-- Task directions --
Pictures aside, write out the data exactly as it reads.

--- START ---

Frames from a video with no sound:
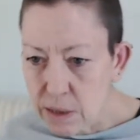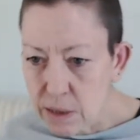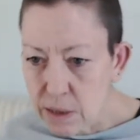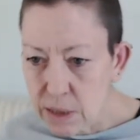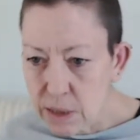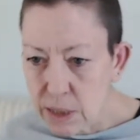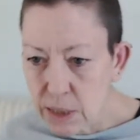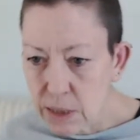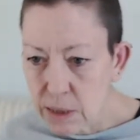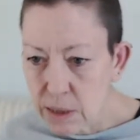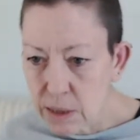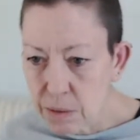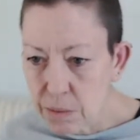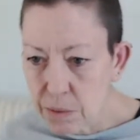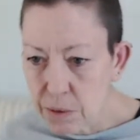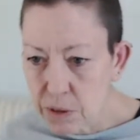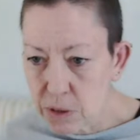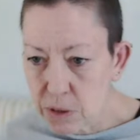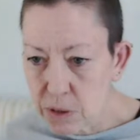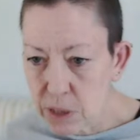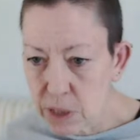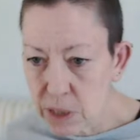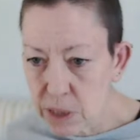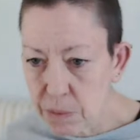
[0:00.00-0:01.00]
Charlie, do you
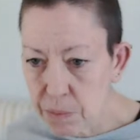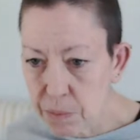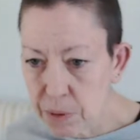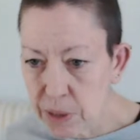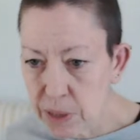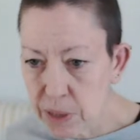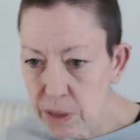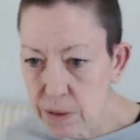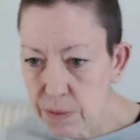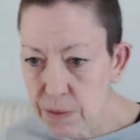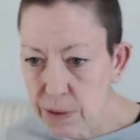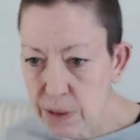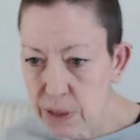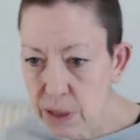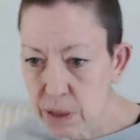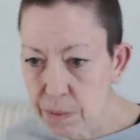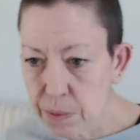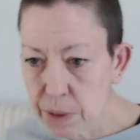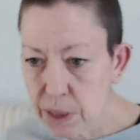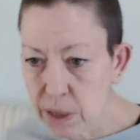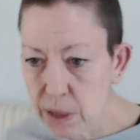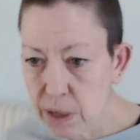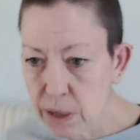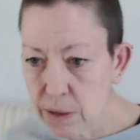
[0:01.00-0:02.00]
watch Charlie Pete to find out
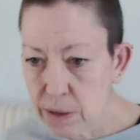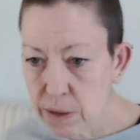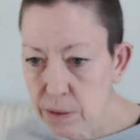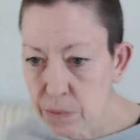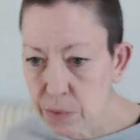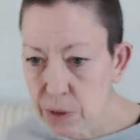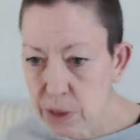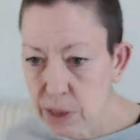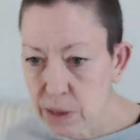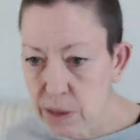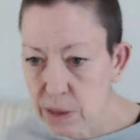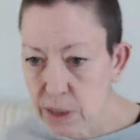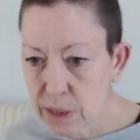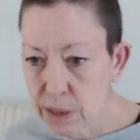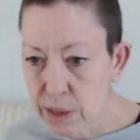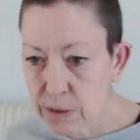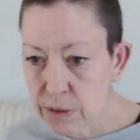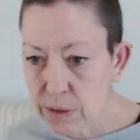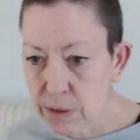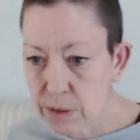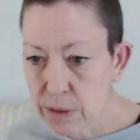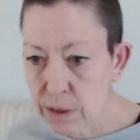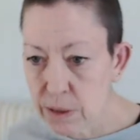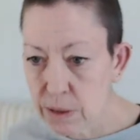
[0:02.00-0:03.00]
about clothing brands? He
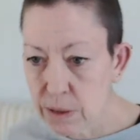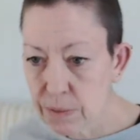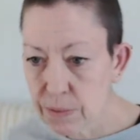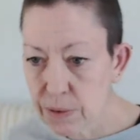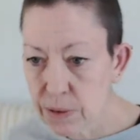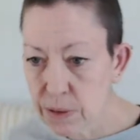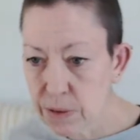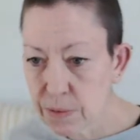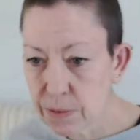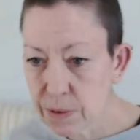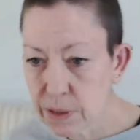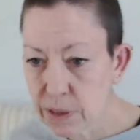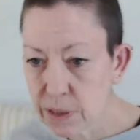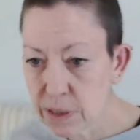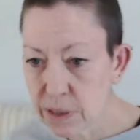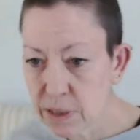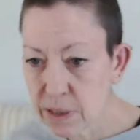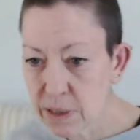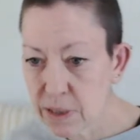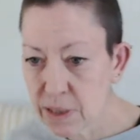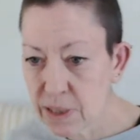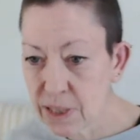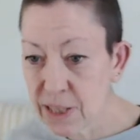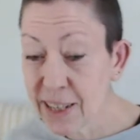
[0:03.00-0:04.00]
knows his stuff and is funny
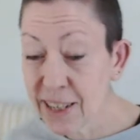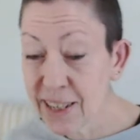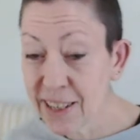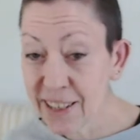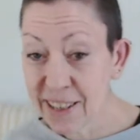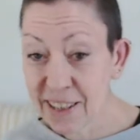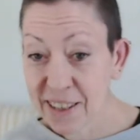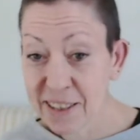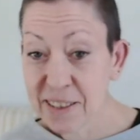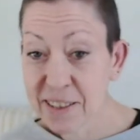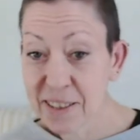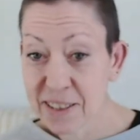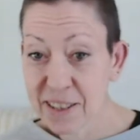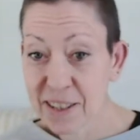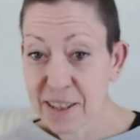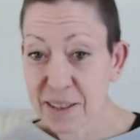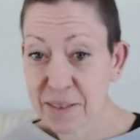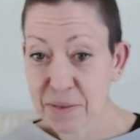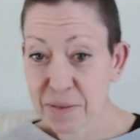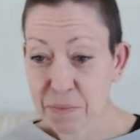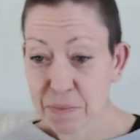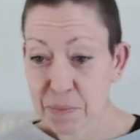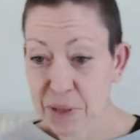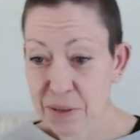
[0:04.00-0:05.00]
to you. Yeah,
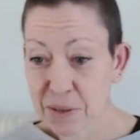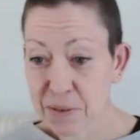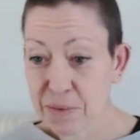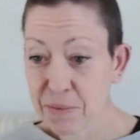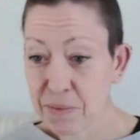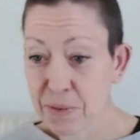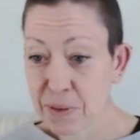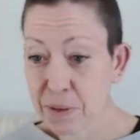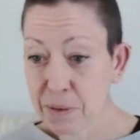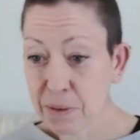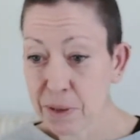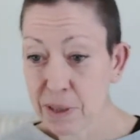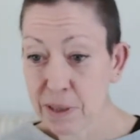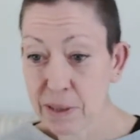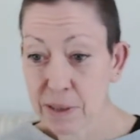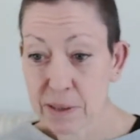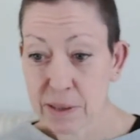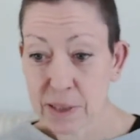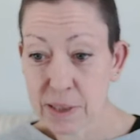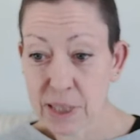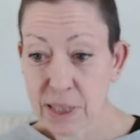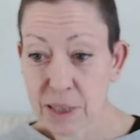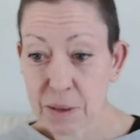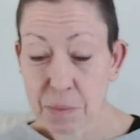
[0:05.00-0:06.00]
I've been
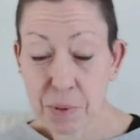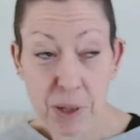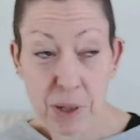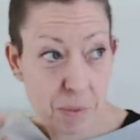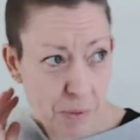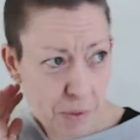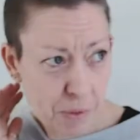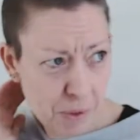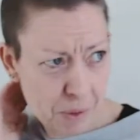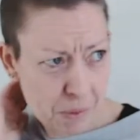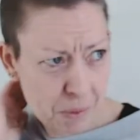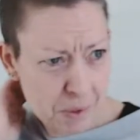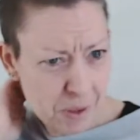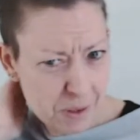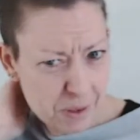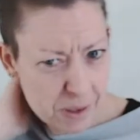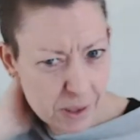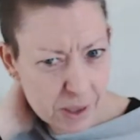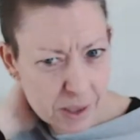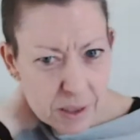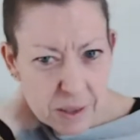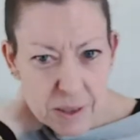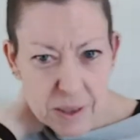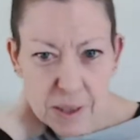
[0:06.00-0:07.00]
following Charlie Pete before he was on
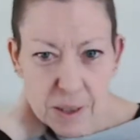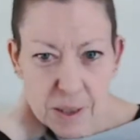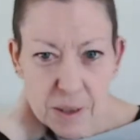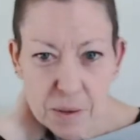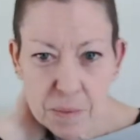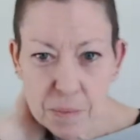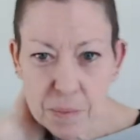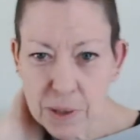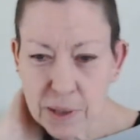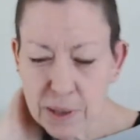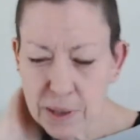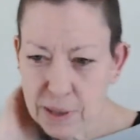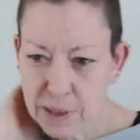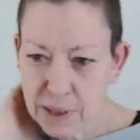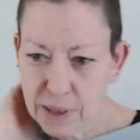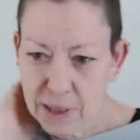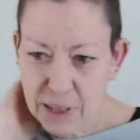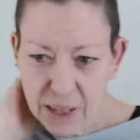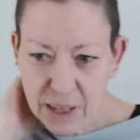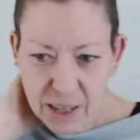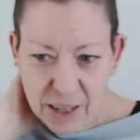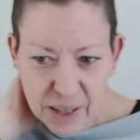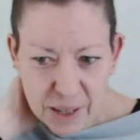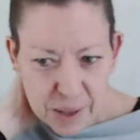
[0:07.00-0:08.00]
YouTube.
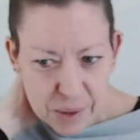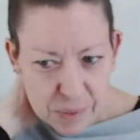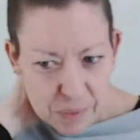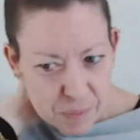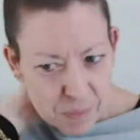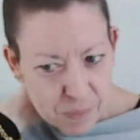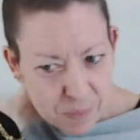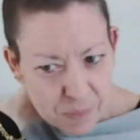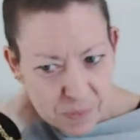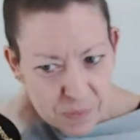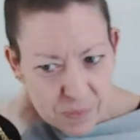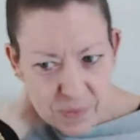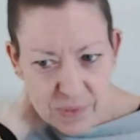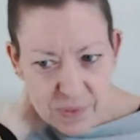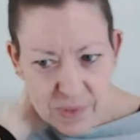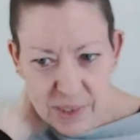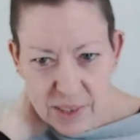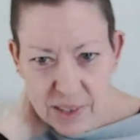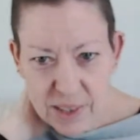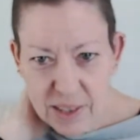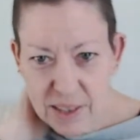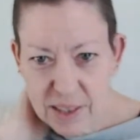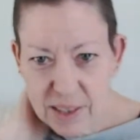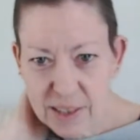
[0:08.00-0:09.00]
He's a
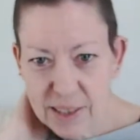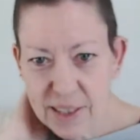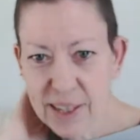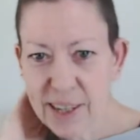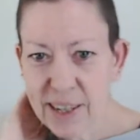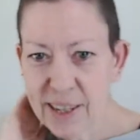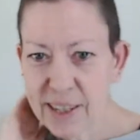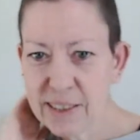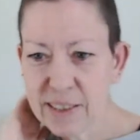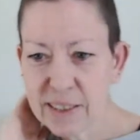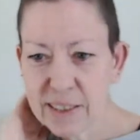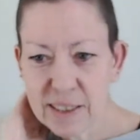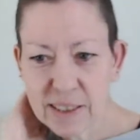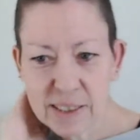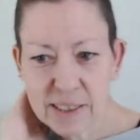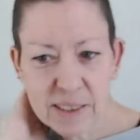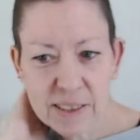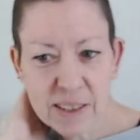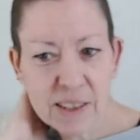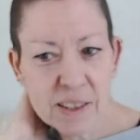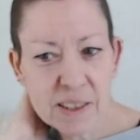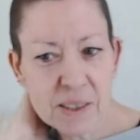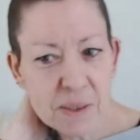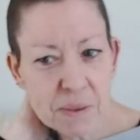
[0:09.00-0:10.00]
nice
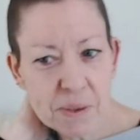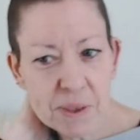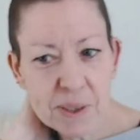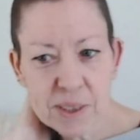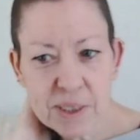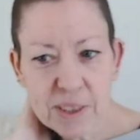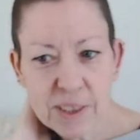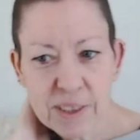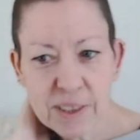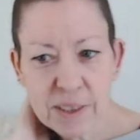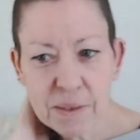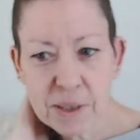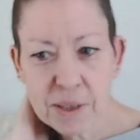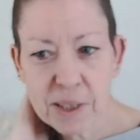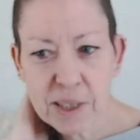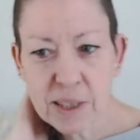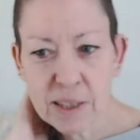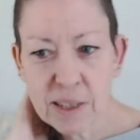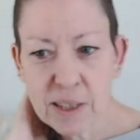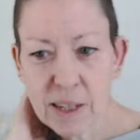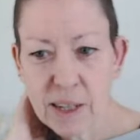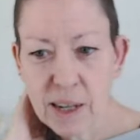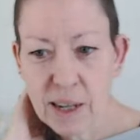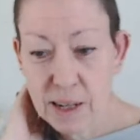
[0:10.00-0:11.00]
guy to watch
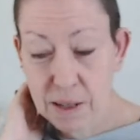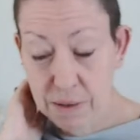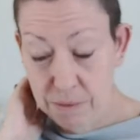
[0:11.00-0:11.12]
anyway.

--- END ---

-- Answer below --
Frames from a video with no sound:
[0:00.00-0:01.00]
Charlie, do you
[0:01.00-0:02.00]
watch Charlie Pete to find out
[0:02.00-0:03.00]
about clothing brands? He
[0:03.00-0:04.00]
knows his stuff and is funny
[0:04.00-0:05.00]
to you. Yeah,
[0:05.00-0:06.00]
I've been
[0:06.00-0:07.00]
following Charlie Pete before he was on
[0:07.00-0:08.00]
YouTube.
[0:08.00-0:09.00]
He's a
[0:09.00-0:10.00]
nice
[0:10.00-0:11.00]
guy to watch
[0:11.00-0:11.12]
anyway.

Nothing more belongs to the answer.